[Problem details] Set down all of the entries below exactly, and omit the pictures.

[Exercise input]
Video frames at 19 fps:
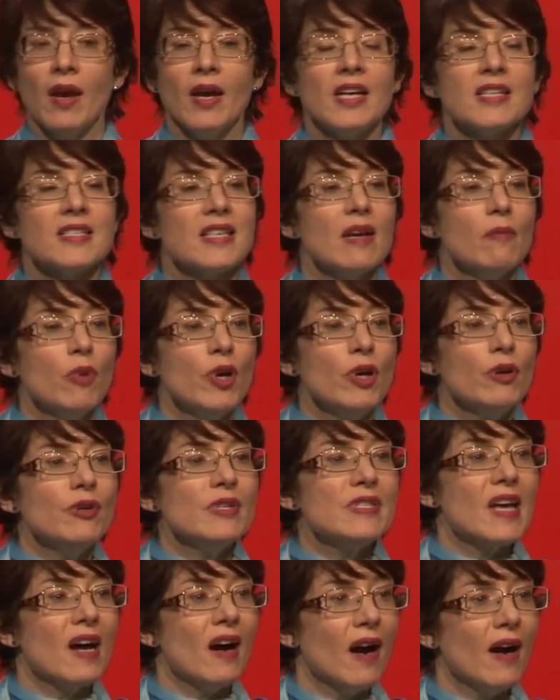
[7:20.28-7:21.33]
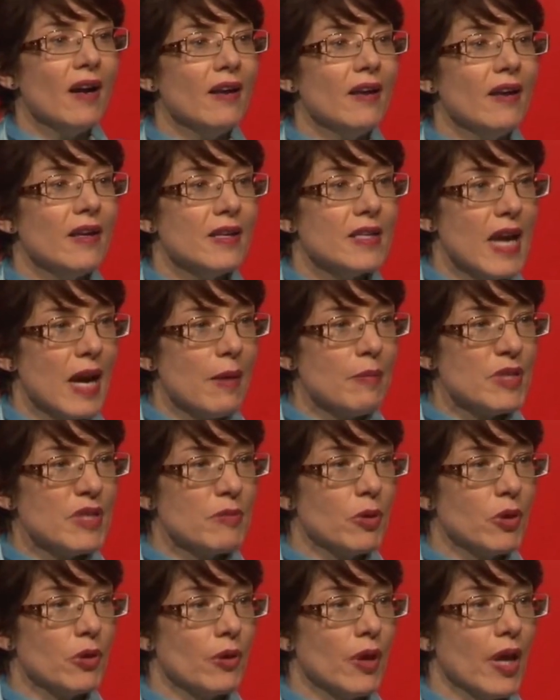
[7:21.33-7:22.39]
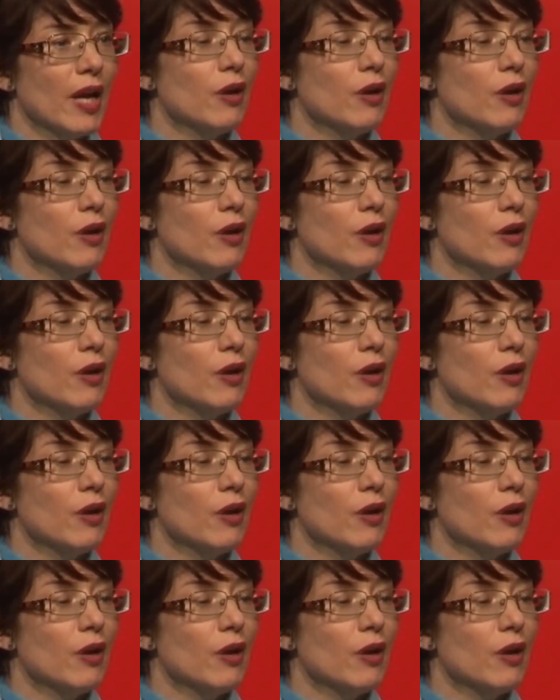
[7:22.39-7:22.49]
Someone who is highly adaptable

[Response for this exercise]
Video frames at 19 fps:
[7:20.28-7:21.33]
[7:21.33-7:22.39]
[7:22.39-7:22.49]
Someone who is highly adaptable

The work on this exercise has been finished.